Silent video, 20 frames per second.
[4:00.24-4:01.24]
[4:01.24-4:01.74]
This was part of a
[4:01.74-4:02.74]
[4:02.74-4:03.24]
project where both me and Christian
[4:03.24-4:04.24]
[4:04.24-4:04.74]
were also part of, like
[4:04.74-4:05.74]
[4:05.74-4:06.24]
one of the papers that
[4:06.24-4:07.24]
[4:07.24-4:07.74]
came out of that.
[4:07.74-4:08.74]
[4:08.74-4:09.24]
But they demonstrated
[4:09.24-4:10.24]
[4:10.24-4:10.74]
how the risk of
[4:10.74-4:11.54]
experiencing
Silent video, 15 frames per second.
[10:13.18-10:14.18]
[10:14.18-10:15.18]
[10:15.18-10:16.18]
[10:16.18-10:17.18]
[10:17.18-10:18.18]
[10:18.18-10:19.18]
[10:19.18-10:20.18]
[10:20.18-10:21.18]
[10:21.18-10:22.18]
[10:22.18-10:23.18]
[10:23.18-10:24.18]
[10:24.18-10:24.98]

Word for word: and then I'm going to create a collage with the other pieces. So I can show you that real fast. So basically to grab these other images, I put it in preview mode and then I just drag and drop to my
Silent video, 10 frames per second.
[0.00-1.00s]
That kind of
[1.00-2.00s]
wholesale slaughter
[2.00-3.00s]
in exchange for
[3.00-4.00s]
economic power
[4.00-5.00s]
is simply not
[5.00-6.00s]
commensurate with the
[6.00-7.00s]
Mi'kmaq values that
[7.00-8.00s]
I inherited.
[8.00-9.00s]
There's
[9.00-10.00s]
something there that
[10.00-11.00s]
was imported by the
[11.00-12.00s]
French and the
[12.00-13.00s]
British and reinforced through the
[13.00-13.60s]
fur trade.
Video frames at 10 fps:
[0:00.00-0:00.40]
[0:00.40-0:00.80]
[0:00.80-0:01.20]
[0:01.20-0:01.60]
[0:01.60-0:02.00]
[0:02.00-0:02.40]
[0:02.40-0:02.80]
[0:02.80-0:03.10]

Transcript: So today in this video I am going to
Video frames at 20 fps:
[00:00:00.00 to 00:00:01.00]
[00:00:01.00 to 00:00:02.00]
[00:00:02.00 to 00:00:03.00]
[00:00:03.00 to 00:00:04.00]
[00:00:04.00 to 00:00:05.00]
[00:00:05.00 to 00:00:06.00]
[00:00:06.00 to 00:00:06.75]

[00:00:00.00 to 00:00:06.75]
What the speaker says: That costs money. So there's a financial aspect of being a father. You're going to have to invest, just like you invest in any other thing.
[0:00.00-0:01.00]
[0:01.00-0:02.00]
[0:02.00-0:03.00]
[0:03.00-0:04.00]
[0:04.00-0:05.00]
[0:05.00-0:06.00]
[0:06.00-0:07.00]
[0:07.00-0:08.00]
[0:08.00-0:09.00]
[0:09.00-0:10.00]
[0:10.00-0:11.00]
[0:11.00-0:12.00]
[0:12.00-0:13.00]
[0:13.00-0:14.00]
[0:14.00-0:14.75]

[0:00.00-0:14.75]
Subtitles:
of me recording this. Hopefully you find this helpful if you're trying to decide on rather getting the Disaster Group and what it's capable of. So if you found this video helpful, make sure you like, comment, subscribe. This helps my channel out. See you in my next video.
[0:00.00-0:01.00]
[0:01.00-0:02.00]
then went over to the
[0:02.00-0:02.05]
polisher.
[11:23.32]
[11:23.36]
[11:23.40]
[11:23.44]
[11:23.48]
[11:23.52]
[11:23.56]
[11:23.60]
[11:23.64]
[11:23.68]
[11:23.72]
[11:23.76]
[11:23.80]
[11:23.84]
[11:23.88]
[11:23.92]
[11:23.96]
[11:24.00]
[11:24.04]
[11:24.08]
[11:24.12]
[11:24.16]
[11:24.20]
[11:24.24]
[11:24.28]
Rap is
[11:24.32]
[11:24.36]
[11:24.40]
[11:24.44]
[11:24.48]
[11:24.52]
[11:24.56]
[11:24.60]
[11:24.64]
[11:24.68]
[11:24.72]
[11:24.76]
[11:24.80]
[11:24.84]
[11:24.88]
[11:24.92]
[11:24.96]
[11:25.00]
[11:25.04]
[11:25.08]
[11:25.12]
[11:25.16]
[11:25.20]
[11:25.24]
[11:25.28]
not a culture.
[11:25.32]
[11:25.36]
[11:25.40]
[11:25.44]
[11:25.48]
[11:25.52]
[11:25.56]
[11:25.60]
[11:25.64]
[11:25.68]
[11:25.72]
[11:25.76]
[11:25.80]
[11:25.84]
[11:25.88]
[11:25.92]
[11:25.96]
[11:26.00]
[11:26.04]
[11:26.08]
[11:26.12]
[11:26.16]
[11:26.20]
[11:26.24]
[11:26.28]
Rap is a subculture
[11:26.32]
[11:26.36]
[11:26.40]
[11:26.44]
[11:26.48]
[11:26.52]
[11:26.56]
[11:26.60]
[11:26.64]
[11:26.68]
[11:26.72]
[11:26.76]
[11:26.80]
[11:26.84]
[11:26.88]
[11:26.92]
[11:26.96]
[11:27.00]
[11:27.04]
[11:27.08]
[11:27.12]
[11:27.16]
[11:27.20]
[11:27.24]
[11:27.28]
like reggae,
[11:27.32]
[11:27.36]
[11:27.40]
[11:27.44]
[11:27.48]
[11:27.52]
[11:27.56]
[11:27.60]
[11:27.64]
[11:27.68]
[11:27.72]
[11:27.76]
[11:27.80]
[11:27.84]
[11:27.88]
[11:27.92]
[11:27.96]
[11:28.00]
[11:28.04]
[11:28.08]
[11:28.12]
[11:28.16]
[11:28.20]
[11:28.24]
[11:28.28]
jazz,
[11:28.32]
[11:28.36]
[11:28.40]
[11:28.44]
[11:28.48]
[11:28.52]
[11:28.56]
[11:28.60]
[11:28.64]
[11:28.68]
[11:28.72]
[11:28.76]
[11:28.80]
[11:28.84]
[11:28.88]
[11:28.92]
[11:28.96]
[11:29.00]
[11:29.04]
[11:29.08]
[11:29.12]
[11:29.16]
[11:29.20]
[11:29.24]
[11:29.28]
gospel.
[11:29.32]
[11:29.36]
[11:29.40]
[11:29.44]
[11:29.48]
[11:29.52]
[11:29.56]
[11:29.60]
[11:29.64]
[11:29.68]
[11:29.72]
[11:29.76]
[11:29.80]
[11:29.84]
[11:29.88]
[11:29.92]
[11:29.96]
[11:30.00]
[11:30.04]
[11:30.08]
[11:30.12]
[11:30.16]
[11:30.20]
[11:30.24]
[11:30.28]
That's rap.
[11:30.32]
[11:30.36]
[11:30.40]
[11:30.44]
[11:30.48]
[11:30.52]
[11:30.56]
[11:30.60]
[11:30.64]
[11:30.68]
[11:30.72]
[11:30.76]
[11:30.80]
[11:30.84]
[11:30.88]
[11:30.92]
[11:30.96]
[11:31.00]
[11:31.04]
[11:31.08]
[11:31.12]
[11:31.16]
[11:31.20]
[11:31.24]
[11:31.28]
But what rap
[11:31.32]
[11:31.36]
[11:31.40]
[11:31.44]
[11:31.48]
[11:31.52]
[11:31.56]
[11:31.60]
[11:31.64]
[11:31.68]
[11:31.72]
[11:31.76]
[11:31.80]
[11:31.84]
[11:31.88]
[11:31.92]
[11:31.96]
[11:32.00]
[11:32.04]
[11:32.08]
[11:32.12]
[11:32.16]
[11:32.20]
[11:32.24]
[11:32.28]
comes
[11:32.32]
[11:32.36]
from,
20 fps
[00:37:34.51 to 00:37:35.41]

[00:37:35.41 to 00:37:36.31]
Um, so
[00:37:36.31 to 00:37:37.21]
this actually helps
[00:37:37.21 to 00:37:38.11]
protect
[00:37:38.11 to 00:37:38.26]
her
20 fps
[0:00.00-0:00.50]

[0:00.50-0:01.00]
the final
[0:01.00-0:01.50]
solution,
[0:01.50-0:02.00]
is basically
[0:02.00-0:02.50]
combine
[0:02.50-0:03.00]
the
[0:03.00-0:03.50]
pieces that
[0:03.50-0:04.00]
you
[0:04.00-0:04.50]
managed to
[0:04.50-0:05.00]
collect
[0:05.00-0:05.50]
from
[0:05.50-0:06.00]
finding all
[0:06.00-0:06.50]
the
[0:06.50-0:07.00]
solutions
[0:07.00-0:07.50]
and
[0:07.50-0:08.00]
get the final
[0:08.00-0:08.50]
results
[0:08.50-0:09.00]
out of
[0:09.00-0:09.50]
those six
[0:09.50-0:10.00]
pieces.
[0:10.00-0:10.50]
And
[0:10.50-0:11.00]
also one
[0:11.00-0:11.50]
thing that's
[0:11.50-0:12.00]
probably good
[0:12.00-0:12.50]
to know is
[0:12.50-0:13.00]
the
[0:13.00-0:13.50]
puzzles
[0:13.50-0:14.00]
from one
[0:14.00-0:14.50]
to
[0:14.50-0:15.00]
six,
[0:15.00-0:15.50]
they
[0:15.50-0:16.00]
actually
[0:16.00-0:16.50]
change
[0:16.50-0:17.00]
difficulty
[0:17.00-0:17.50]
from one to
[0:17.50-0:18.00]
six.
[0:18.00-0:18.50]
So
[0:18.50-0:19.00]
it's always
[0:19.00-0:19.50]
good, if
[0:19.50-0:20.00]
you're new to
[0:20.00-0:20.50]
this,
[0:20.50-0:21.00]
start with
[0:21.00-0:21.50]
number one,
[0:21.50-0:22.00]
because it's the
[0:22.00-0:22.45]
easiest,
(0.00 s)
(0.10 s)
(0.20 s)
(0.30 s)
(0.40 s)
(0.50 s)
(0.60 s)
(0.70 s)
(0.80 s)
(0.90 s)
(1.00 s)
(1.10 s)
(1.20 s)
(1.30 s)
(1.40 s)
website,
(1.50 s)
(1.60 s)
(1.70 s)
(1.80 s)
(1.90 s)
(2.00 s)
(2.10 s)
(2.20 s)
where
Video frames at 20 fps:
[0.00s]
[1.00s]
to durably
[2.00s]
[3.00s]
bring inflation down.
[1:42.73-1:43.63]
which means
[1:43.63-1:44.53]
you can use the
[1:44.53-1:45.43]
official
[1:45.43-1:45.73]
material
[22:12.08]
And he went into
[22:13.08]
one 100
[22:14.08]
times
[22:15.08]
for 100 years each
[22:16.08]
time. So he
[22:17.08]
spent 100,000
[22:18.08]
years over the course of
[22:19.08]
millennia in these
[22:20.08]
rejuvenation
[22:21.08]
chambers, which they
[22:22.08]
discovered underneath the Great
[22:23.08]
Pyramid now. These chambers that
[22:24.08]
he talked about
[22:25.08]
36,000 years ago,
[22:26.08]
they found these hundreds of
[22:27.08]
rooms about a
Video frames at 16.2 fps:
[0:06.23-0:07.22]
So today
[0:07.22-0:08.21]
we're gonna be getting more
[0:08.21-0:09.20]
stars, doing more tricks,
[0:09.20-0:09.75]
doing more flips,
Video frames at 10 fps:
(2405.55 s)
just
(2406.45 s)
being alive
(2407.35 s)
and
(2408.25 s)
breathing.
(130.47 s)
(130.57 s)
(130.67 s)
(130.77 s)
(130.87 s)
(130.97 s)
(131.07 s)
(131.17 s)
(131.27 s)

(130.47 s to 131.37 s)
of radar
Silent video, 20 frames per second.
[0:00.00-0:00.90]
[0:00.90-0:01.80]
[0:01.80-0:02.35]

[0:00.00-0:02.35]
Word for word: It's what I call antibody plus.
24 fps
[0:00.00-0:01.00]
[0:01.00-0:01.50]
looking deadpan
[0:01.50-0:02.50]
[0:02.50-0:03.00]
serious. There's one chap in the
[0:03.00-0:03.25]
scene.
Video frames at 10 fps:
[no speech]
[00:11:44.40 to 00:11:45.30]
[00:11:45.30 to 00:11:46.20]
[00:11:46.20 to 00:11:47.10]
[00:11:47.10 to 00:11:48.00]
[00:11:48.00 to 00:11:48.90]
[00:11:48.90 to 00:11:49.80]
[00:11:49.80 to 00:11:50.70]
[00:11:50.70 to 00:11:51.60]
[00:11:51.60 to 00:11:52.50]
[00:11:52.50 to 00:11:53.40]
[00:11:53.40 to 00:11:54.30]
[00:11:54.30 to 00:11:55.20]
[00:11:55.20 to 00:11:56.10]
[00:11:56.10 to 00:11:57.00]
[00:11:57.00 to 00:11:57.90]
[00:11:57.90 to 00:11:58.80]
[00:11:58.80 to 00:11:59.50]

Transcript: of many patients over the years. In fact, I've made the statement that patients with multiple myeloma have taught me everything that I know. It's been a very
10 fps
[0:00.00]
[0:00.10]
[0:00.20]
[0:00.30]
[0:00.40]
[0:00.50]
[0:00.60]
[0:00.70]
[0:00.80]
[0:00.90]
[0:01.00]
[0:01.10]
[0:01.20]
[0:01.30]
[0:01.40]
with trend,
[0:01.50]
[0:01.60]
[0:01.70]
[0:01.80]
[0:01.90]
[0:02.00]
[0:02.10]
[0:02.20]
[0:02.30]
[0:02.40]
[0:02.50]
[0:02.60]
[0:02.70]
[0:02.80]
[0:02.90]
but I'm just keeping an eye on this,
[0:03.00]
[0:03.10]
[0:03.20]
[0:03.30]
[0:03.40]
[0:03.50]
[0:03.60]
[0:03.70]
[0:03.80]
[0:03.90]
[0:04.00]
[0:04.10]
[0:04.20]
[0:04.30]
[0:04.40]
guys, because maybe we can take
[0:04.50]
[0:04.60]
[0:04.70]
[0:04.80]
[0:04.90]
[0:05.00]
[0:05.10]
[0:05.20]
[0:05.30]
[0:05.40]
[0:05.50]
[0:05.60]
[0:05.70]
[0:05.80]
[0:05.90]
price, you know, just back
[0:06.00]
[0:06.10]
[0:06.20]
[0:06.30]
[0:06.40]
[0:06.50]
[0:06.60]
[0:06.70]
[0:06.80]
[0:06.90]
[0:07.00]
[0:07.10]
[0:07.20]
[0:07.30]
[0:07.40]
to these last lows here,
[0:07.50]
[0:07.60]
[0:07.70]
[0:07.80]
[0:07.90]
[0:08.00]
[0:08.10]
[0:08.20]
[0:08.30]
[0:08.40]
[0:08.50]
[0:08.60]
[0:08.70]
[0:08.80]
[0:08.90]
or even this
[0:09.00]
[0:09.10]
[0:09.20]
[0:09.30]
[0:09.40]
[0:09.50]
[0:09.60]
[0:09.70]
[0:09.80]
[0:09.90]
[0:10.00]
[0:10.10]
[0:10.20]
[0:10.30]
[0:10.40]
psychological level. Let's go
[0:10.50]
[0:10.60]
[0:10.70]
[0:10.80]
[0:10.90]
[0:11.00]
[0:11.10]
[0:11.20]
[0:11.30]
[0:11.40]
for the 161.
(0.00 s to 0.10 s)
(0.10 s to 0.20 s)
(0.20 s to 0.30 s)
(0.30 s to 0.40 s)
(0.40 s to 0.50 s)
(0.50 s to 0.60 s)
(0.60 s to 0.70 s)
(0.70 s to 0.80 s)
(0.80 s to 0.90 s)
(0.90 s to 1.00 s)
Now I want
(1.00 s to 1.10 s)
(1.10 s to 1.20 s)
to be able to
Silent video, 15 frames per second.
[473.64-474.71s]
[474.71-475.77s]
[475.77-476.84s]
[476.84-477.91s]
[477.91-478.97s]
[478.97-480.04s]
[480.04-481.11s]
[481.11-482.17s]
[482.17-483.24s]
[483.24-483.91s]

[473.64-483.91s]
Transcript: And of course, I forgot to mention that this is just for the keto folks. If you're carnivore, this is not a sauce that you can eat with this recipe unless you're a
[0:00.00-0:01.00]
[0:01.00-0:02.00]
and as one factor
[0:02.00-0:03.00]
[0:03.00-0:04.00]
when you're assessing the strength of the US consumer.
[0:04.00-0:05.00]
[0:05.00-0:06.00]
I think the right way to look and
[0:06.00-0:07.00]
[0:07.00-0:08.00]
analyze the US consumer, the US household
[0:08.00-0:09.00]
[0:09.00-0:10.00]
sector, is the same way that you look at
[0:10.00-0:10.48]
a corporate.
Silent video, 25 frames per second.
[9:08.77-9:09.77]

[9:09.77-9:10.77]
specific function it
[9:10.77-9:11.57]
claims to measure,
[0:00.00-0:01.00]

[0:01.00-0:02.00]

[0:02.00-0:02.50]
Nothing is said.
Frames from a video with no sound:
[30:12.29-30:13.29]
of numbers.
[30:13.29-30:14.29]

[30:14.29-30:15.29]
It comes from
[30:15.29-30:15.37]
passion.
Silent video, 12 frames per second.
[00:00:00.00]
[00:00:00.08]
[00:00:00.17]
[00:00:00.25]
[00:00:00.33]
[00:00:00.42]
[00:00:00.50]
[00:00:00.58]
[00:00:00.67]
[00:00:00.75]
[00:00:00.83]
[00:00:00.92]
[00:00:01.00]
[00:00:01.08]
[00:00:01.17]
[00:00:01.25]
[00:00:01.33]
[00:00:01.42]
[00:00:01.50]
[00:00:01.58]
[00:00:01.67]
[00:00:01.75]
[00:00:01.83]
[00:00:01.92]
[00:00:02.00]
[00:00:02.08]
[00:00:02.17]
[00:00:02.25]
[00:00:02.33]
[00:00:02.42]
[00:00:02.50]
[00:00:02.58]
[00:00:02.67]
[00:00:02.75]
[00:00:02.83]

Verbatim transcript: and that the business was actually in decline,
++++++++++++++++++++
### [What to do]
Return, word for word, every line from the top of the entries down to the line that holds "[4:06.24-4:07.24]", both included.

### [Your solution]
Silent video, 20 frames per second.
[4:00.24-4:01.24]
[4:01.24-4:01.74]
This was part of a
[4:01.74-4:02.74]
[4:02.74-4:03.24]
project where both me and Christian
[4:03.24-4:04.24]
[4:04.24-4:04.74]
were also part of, like
[4:04.74-4:05.74]
[4:05.74-4:06.24]
one of the papers that
[4:06.24-4:07.24]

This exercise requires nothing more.